Implementing Linear regression with Automatic Relevance Determination


#1

I’m new to Edward. I want implement Linear regression with ARD. This is my current implementation

# initiate placeholders
X = tf.placeholder(tf.float32, [None, d])

# initiate the noise
sigma = ed.models.TransformedDistribution(
    distribution=ed.models.Normal(loc=0.0, scale=0.25),
    bijector=bijector.Exp())

# initiating the hyperprior
alpha = ed.models.TransformedDistribution(
    distribution=ed.models.Normal(loc=0.0, scale=1.0),
    bijector=bijector.Exp())

# initiating the priors
w = Normal(loc=tf.zeros(d), scale=tf.ones(d) * alpha)
b = Normal(loc=tf.zeros(1), scale=tf.ones(1))

# initiate the likelihood
y = Normal(loc=ed.dot(X, w) + b, scale=sigma * tf.ones(1))

# initiate the posteriors
qw = Normal(loc=tf.get_variable("qw/loc", [d]),
                 scale=tf.nn.softplus(tf.get_variable("qw/scale", [d])))

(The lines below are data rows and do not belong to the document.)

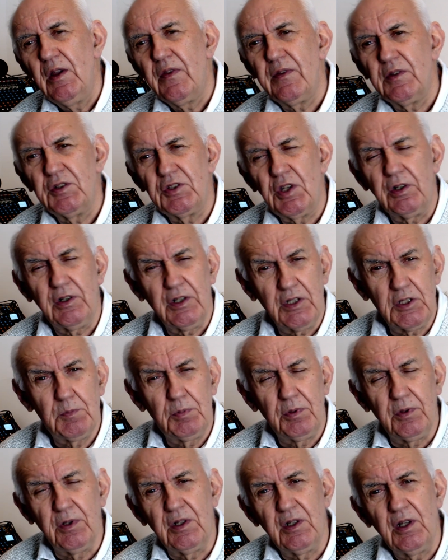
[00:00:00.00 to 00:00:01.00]
it's the highest
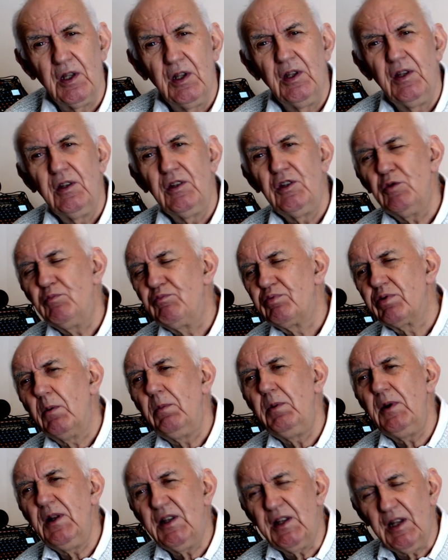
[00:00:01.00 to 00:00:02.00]
point, you'll
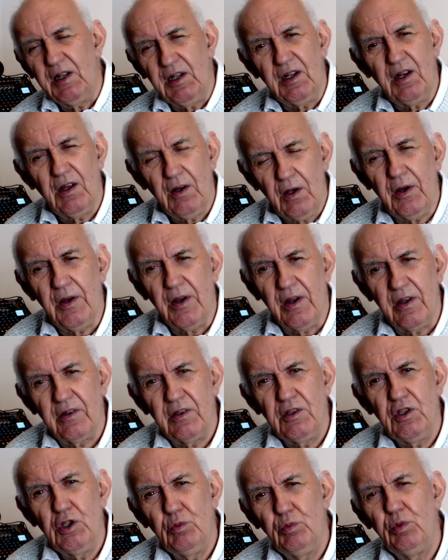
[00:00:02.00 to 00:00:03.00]
probably get it higher
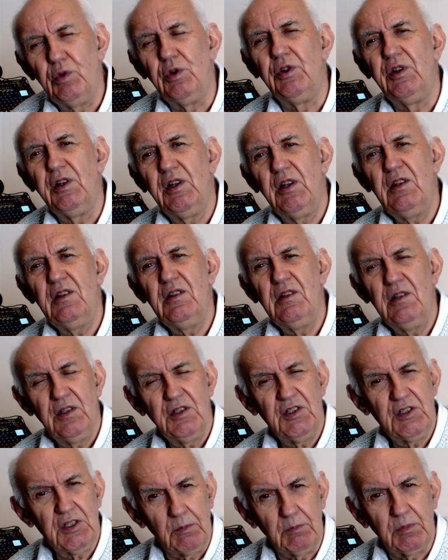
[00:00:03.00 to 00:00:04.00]
than you would in
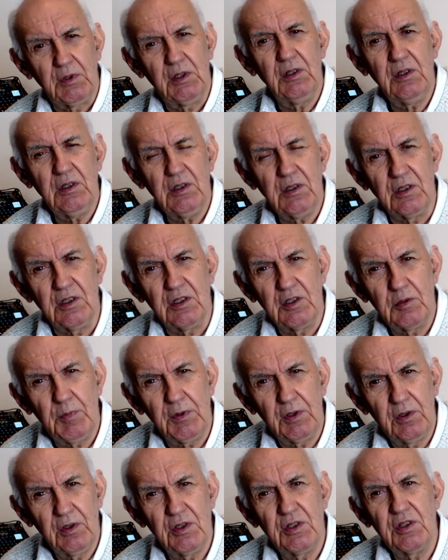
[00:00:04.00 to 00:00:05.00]
some gardens,
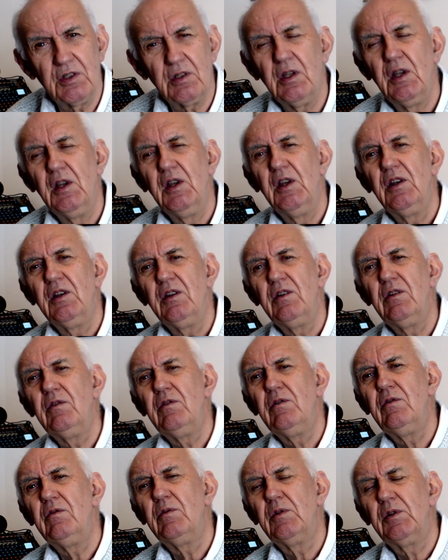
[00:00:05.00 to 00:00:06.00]
because
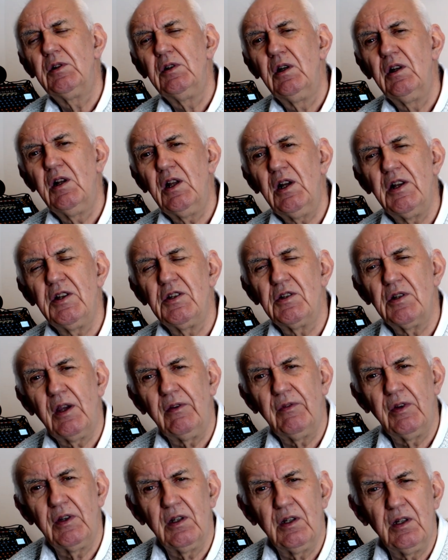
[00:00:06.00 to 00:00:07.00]
you're likely to
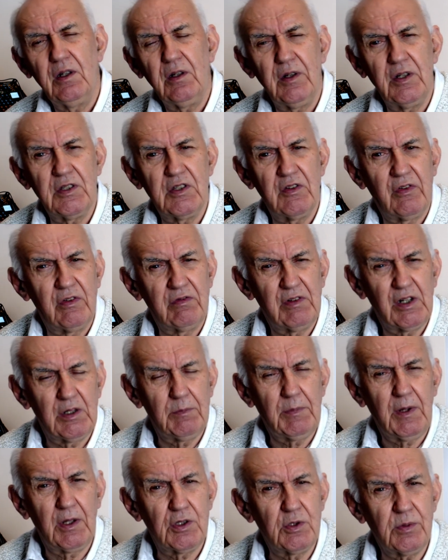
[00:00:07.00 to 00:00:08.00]
have a height of around
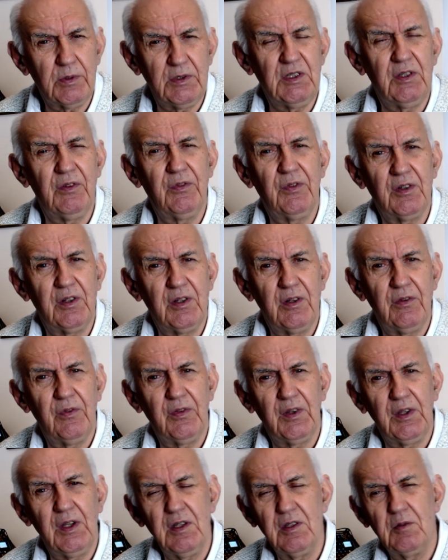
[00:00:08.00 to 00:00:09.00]
about 25
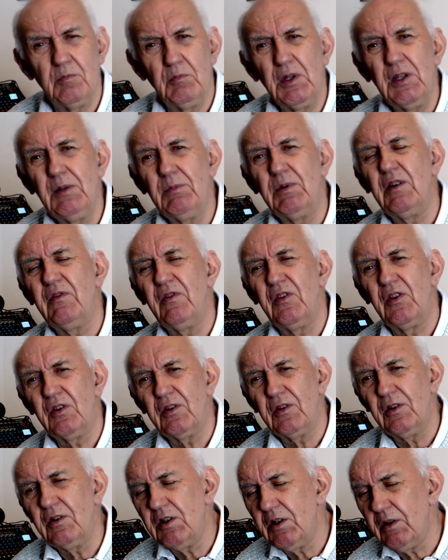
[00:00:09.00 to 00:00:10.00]
feet, maybe even
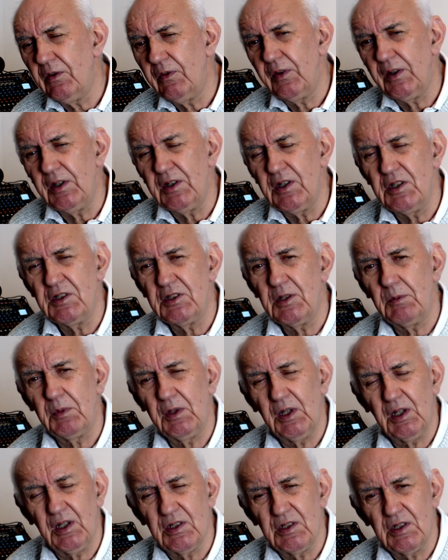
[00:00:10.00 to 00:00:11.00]
30 feet in some
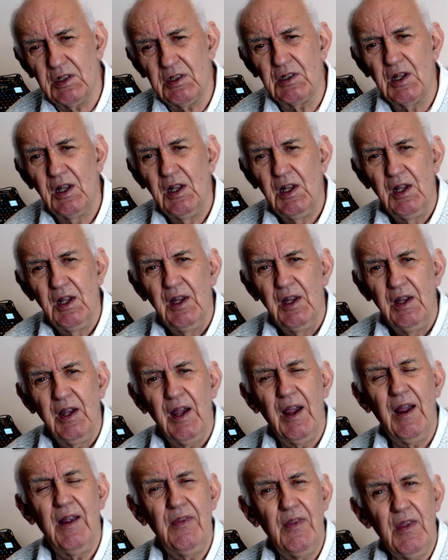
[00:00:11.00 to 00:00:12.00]
cases.
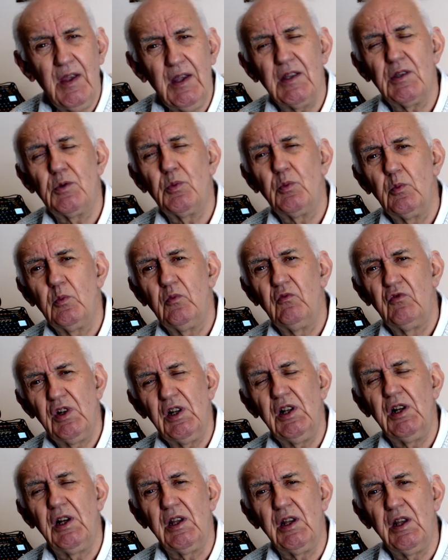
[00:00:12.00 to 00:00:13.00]
And that
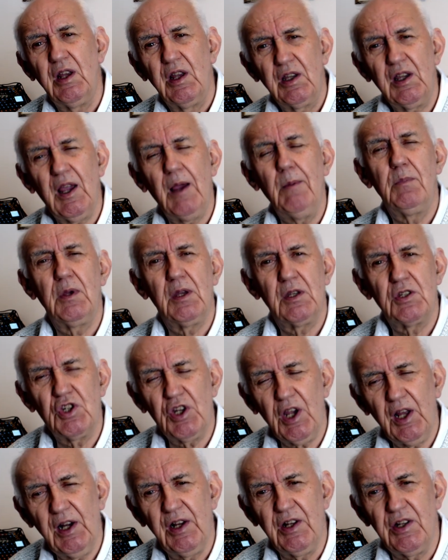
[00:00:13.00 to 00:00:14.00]
really can be a
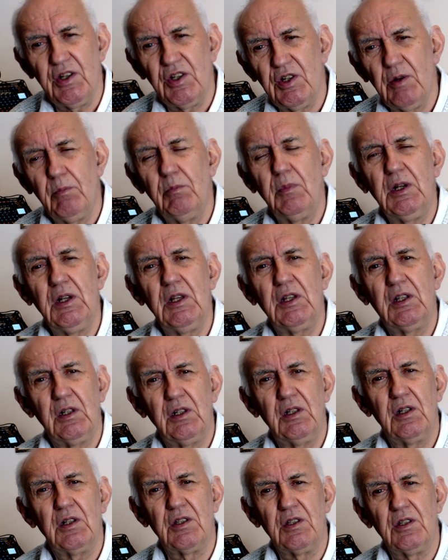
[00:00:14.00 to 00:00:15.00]
challenge in many
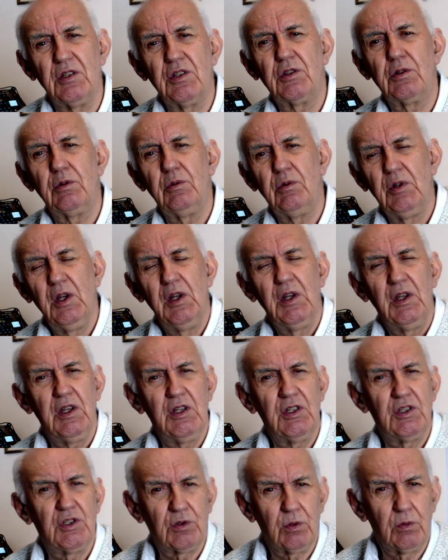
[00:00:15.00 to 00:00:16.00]
gardens to
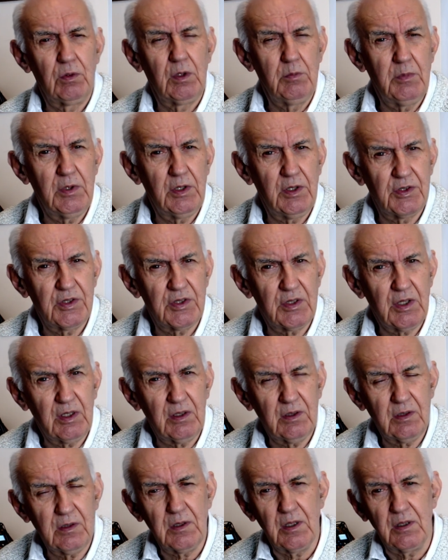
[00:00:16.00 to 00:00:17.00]
install a mast
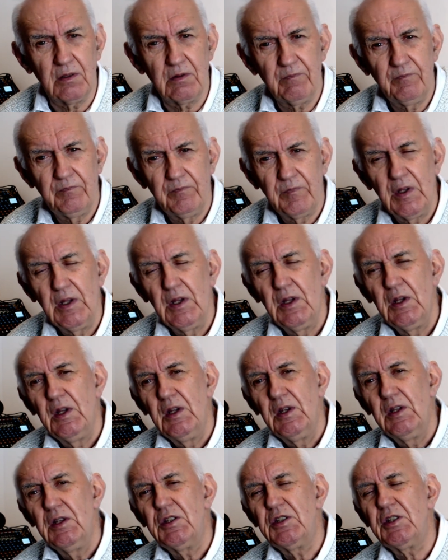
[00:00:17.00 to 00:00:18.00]
that height.
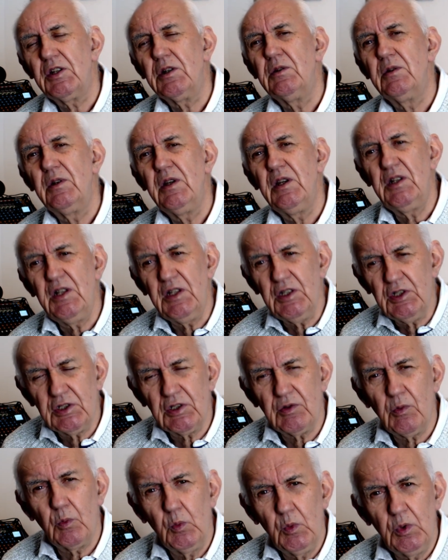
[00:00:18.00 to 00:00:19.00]
So it
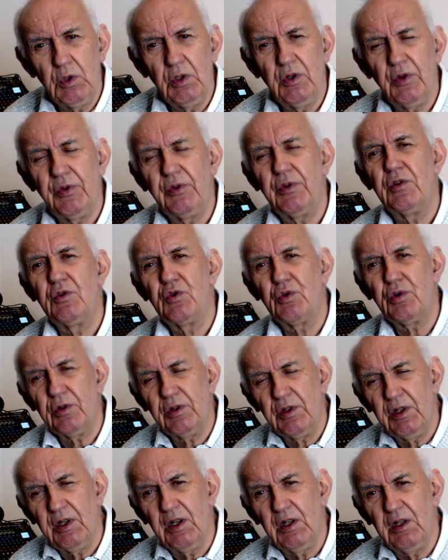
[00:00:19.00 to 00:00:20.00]
is worth
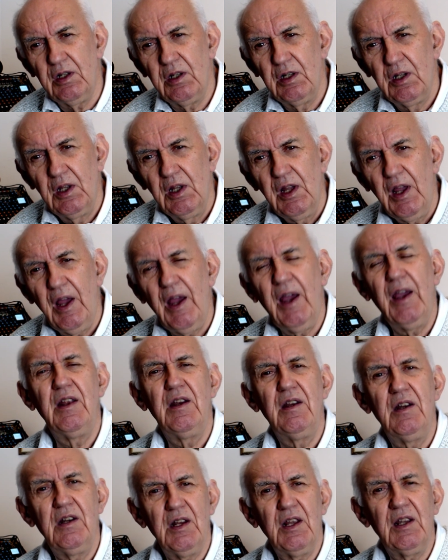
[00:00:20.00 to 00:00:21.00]
trying,
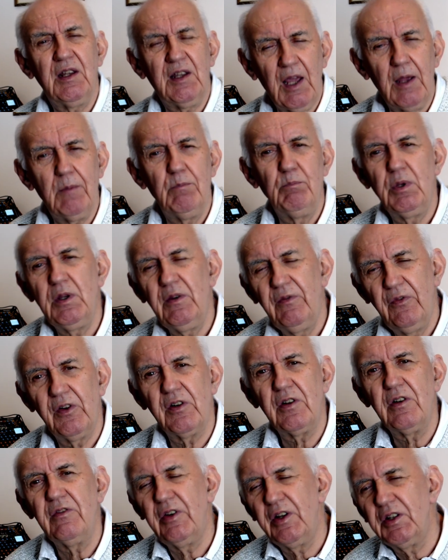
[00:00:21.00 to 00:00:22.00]
and it can be
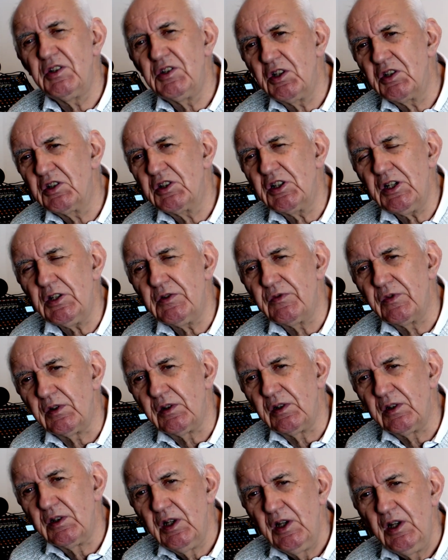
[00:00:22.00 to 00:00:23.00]
very, very
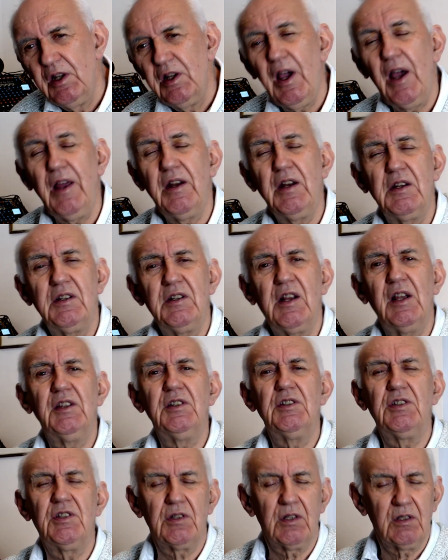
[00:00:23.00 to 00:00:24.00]
successful. And it
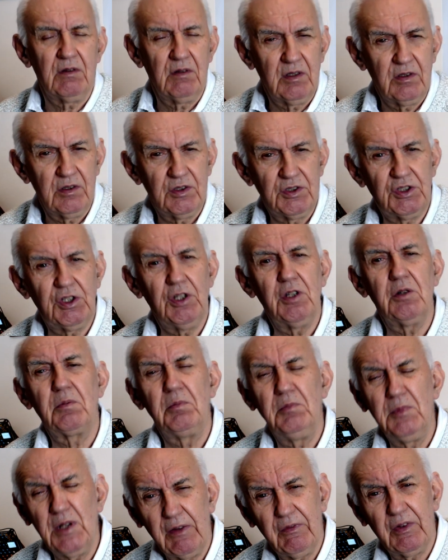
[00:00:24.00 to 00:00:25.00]
does
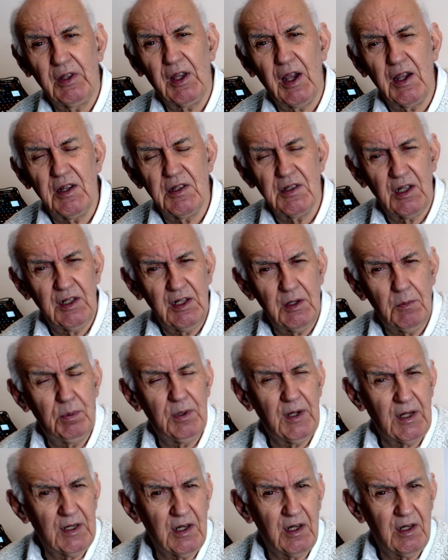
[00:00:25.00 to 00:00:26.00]
circumnavigate any
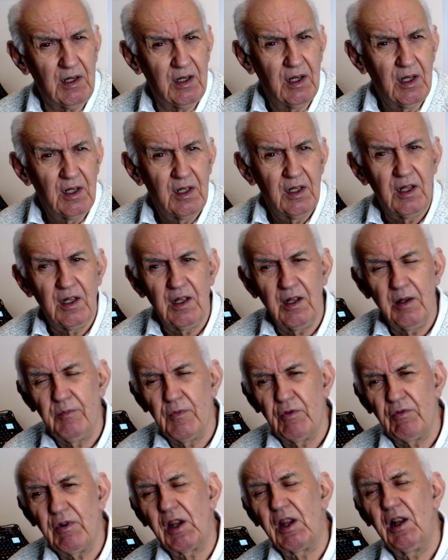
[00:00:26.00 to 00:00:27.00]
planning
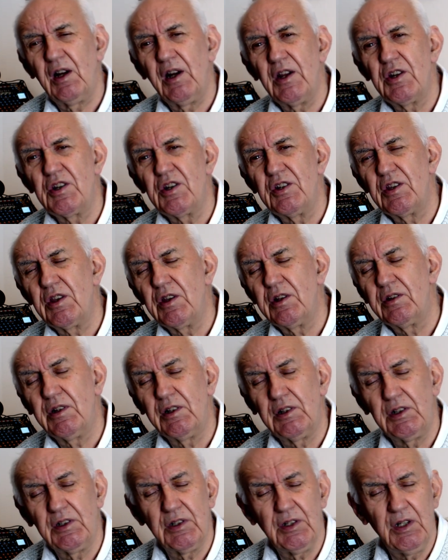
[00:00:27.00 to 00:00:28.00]
regulations that
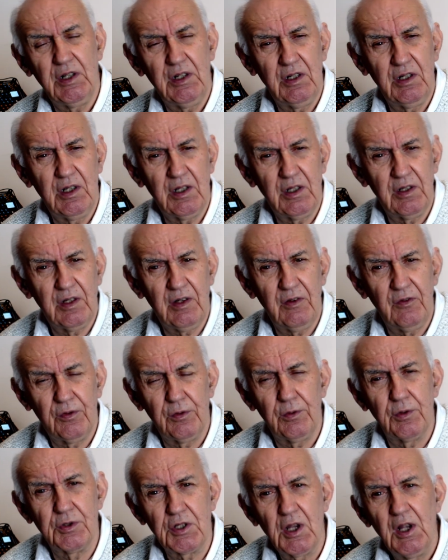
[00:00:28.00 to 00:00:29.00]
are in
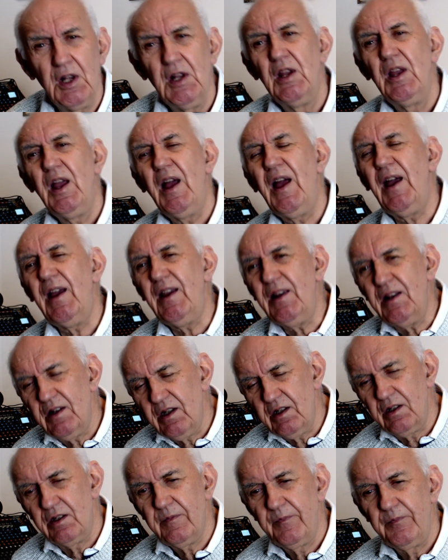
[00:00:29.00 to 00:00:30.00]
force,
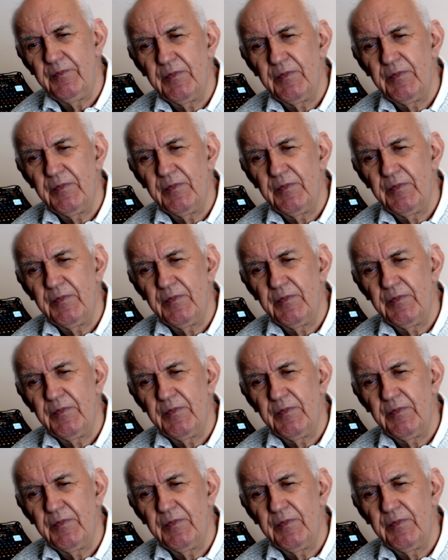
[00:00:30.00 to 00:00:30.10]
and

qb = Normal(loc=tf.get_variable("qb/loc", [1]),
                 scale=tf.nn.softplus(tf.get_variable("qb/scale", [1])))

qsigma = ed.models.TransformedDistribution(
    distribution=ed.models.Normal(loc=0.0, scale=0.25),
    bijector=bijector.Exp())

qalpha = ed.models.TransformedDistribution(
    distribution=ed.models.Normal(loc=0.0, scale=0.25),
    bijector=bijector.Exp())

# inference
inference = ed.KLqp({w: qw, b: qb, sigma: qsigma, self.alpha : self.qalpha },
                                 data={X: train_X, y: train_y})
inference.run(n_iter=500)

However this implementation have a very high error than the linear regression without ARD. It seems that I’m doing something wrong.

I implemented this model by looking at various sources [1], [2].

  • I have seen that TransformedDistribution is used to define the noise of the likelihood and the hyperpriors. What is the purpose of transformed distribution?

  • Can’t we define those without transformed distribution (similar to w and b)?

  • What am I doing wrong here? Can someone please help me to fix this model?